L'arrêté du 21 mars 2007, approuvé par la FNUJA, lance une polémique d'arrière-garde entre les Facultés de droit et Sciences Po Paris

Mercredi 18 Avril 2007

Lors de son comité national du 18 novembre 2006, la FNUJA a approuvé, à l'instar de l'UJA de Paris et après débat avec le professeur Christophe JAMIN, un projet de modification de l'arrêté du 25 novembre 1998 fixant la liste des titres et diplômes reconnus comme équivalents à la maîtrise en droit pour l'exercice de la profession d'avocat, projet consistant à reconnaître au master de nature juridique délivrés par Sciences Po Paris de permettre de passer l'examen d'entrée aux CRFPA (après IEJ, mais sans nécessité d'un master délivré par une Faculté de droit classique).

L'arrêté modificatif a été pris le 21 mars 2007 et vient d'être publié au JO du 8 avril 2007 (cf. copie en pièce jointe ci-dessous), ce dont la FNUJA ne peut que se féliciter tout en souhaitant qu'il puisse également être étendu, pour les diplômes de même nature, aux IEP de Province.

Mais la polémique enfle depuis quelques jours à l'initiative de certains professeurs droit. Nous publions donc, dans un souci de respect du contradictoire propre aux avocats, quelques éléments du débat.


Présentation succincte des mentions du master de Sciences Po concernées

L'arrêté du 21 mars 2007 autorise à passer l'examen d'entrée au CRFPA les étudiants titulaires des "mentions carrières judiciaires et juridiques et droit économique du diplôme de l'Institut d'études politiques de Paris".

Le master de Sciences Po sanctionne 5 années d'étude:

- une premier cycle de 3 ans,

- un deuxième cycle de 2 ans, comprenant 11 mentions dont 2 d'ordre juridique:

1/ La mention Carrières judiciaires et juridiques:

Elle a pour vocation de former des étudiants qui se destinent à des métiers dont l'accès et l'exercice requièrent de solides connaissances juridiques: magistrats de l'ordre judiciaire, avocat civiliste ou pénaliste, commissaire de police et officier de gendarmerie. La mention prépare ainsi les élèves au concours de l'ENM, d'officier de gendarmerie et de commissaire de police, de même qu'à l'examen d'entrée au CRFPA.

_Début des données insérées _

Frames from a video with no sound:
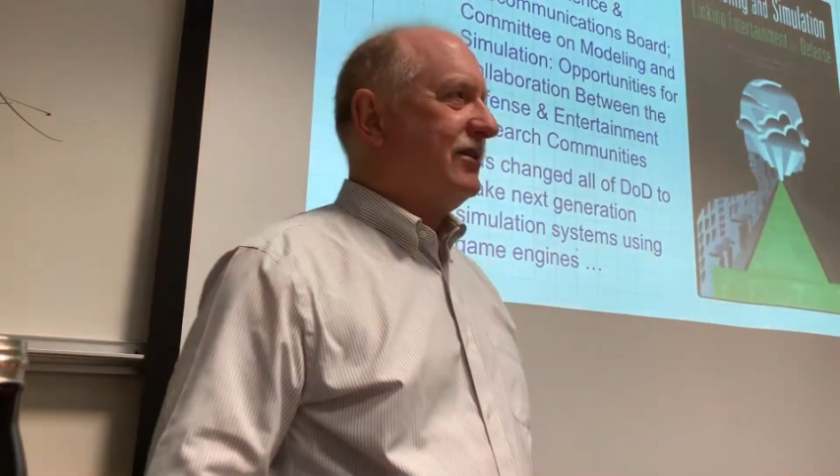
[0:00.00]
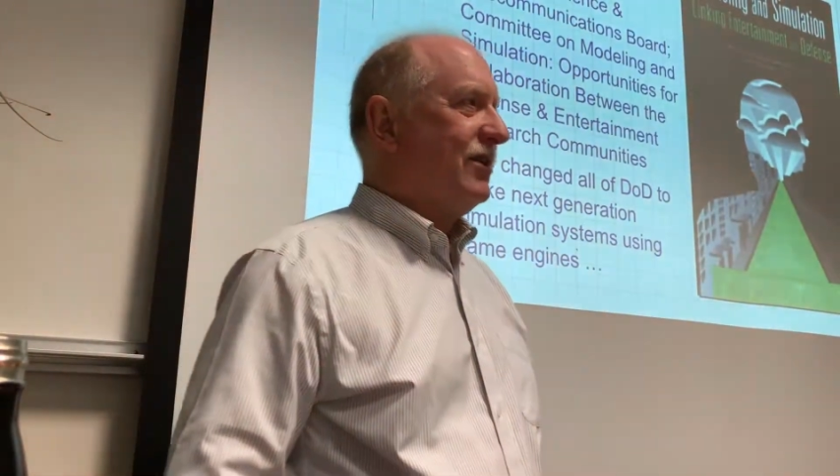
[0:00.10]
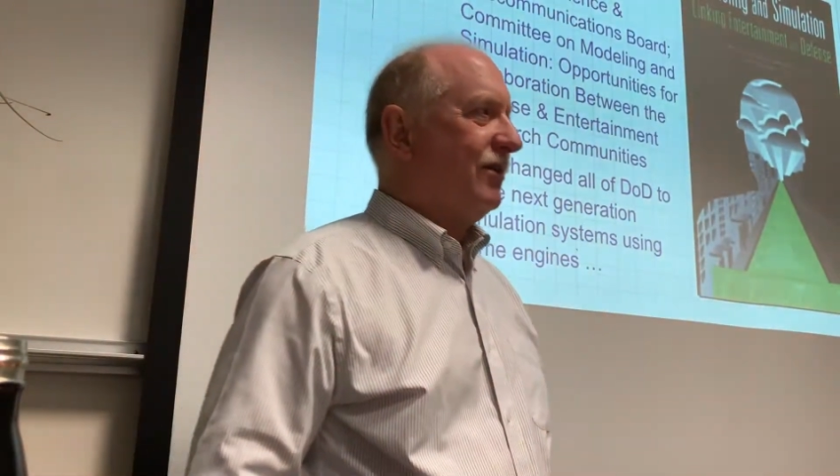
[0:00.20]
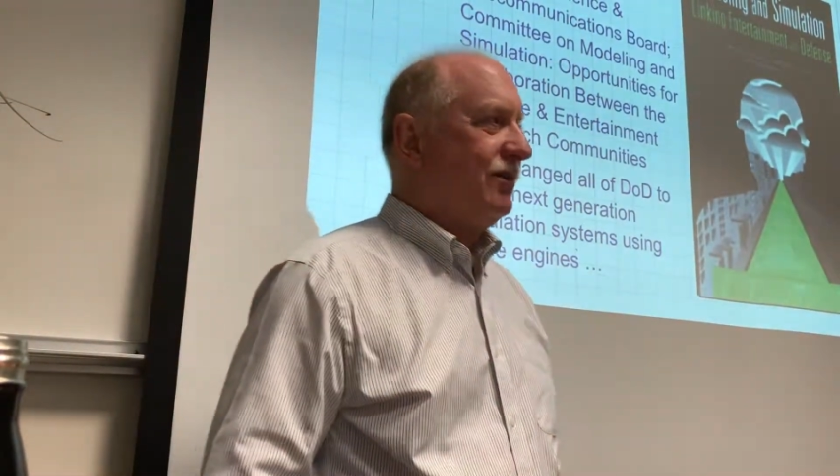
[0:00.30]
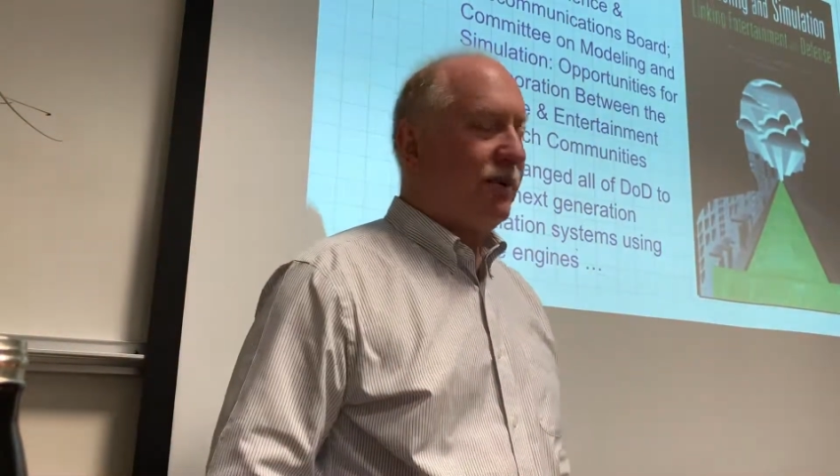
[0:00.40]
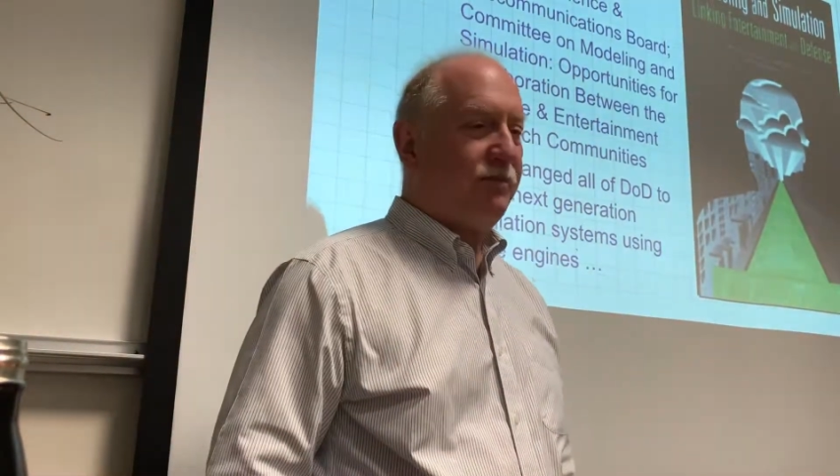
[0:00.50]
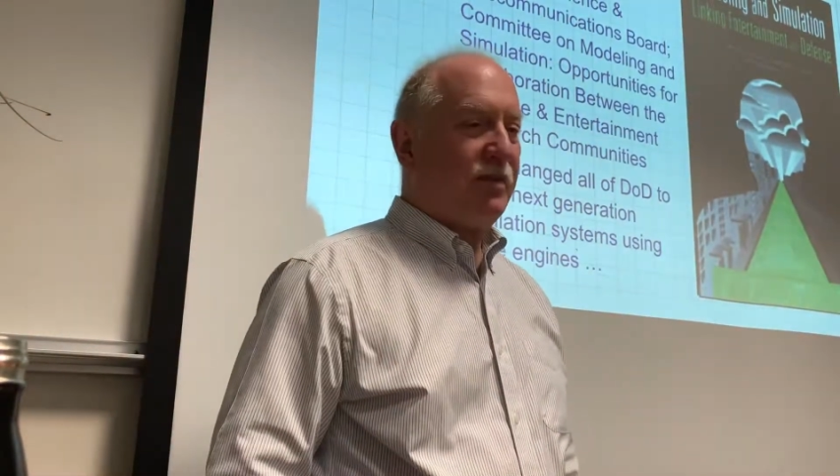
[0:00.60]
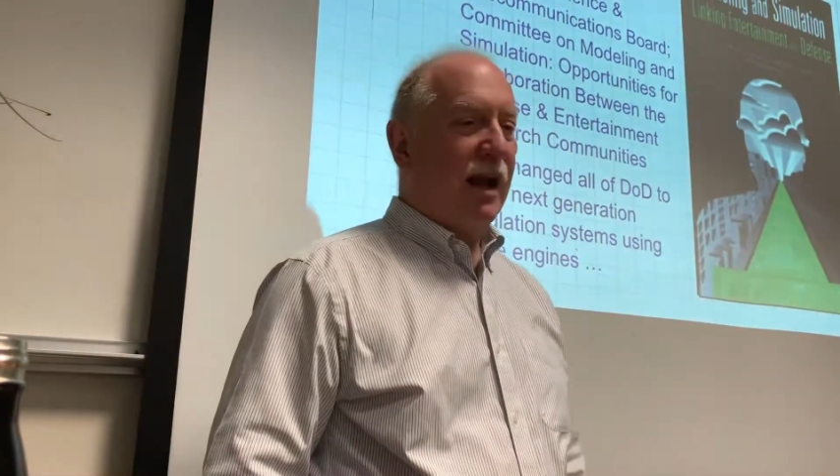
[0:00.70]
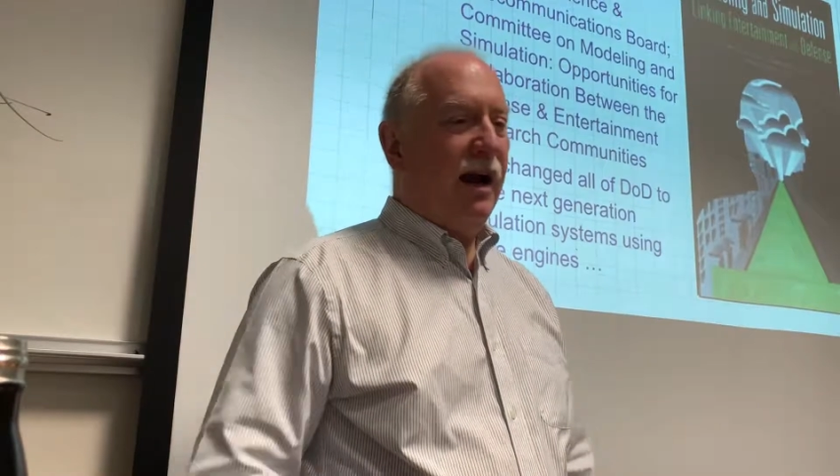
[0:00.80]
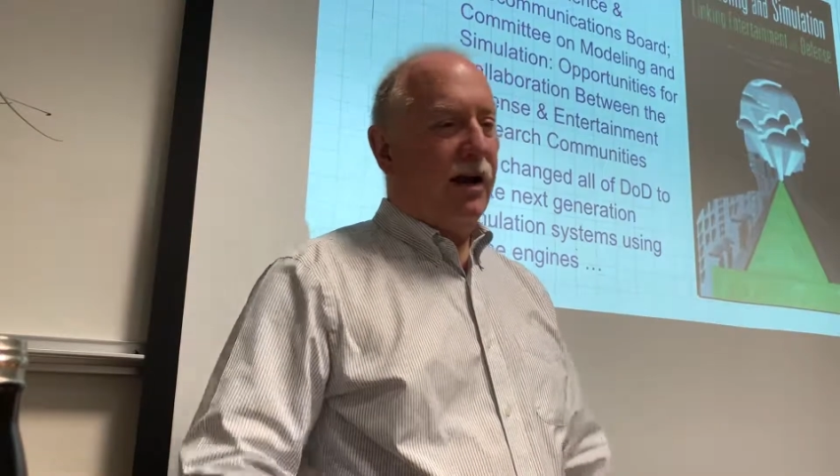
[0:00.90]
So,
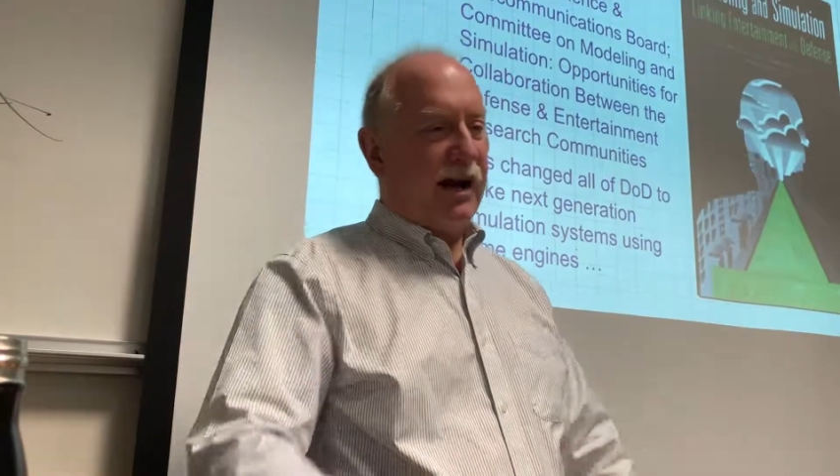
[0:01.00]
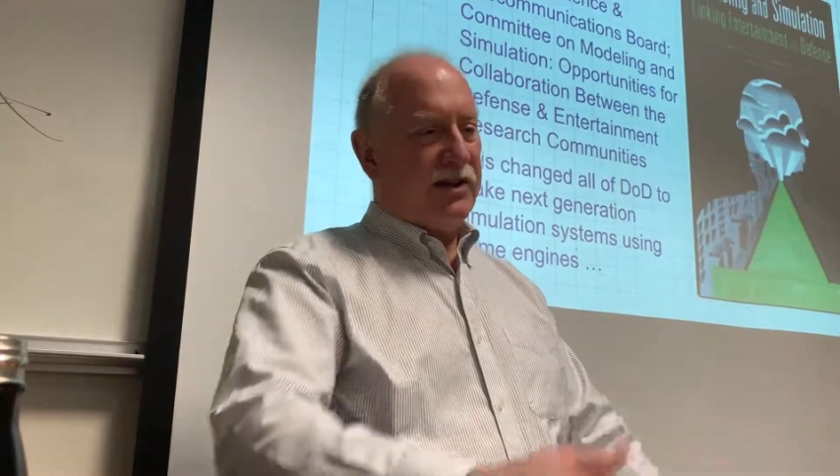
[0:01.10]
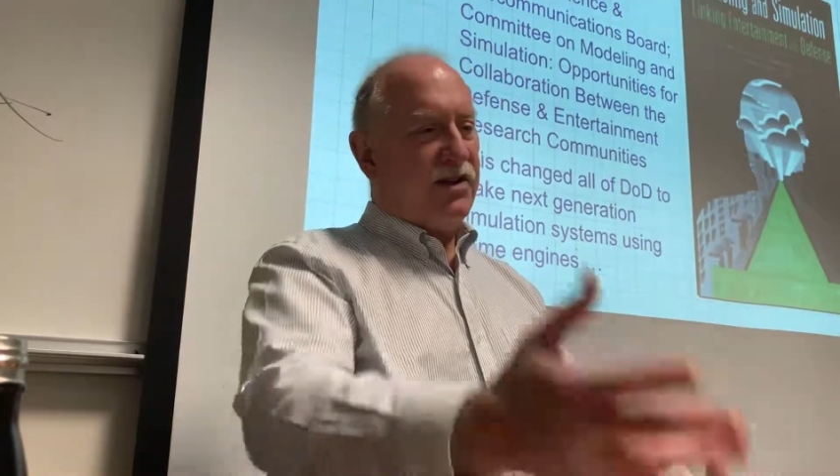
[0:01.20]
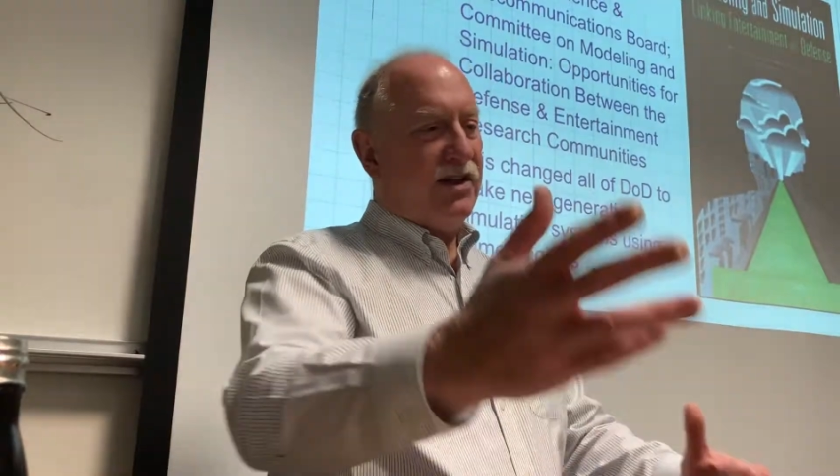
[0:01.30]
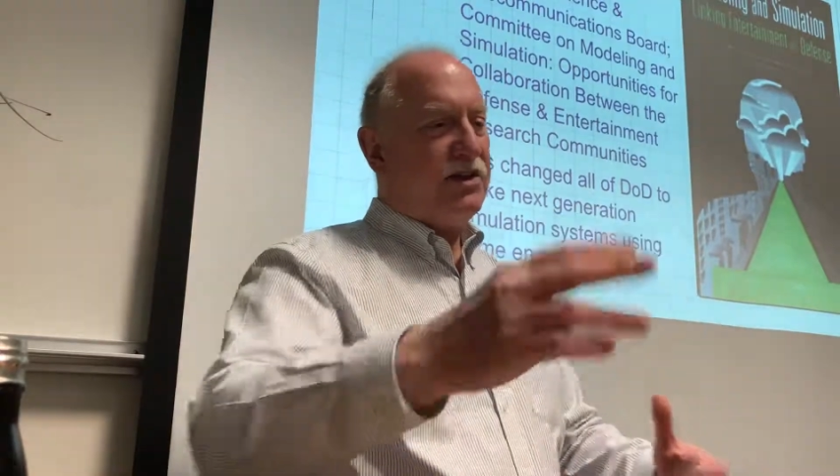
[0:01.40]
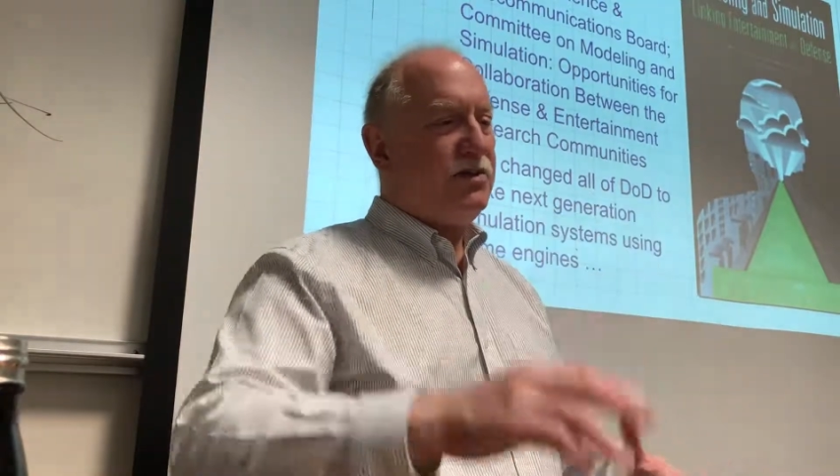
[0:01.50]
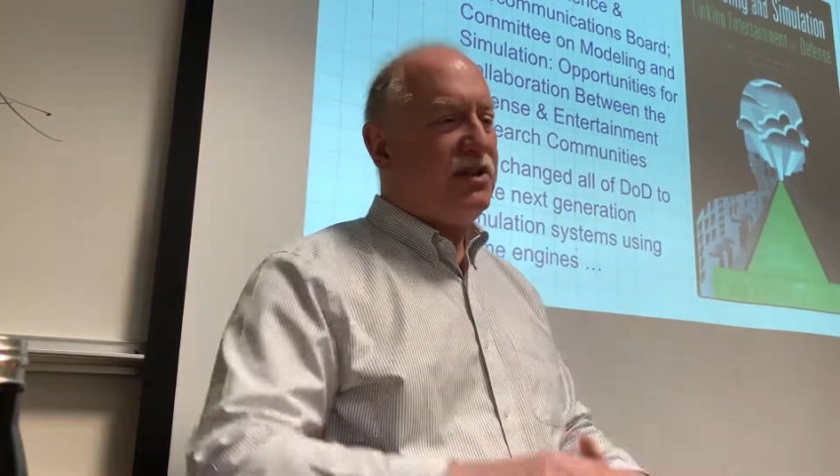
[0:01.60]
all right. So this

2/ La mention Droit économique:

Dirigée par le professeur Marie-Anne FRISON-ROCHE, elle s'adresse aux étudiants juristes qui souhaitent compléter leur formation, et à des étudiants qui n'ont pas suivi de cursus antérieur en droit mais qui souhaitent acquérir une formation juridique substantielle, soit pour s'orienter vers un métier nécessitant une culture juridique solide en droit économique (certains domaines de la finance, commissariat aux comptes, commerce international, etc.), soit pour travailler comme juriste d'entreprise, avocat d'affaires ou consultant.

Cette seconde mention offre en 5ème année trois voies de spécialisation:
. en Droit des marchés et de la régulation,
. en Droit et globalisation économique (co-organisé avec l'Université de Paris I),
. en Droit européen économique (co-organisé avec l'Université Robert Schuman - Strasbourg III).

Pour des renseignements plus détaillés sur ces cursus: www.sciences-po.fr

Précisons que le master de Sciences Po est suivi par des élèves qui, pour 50%, viennent des premiers cycles répartis sur les campus de Dijon, Menton, Nancy, Paris et Poitiers, et que 50% sont admis directement en 4ème année (après avoir suivi, pour les mentions juridiques, le plus souvent une formation en Faculté de droit).

Rappelons enfin que Sciences Po Paris est statutairement, à l'instar de Dauphine, une université et non pas une grande école.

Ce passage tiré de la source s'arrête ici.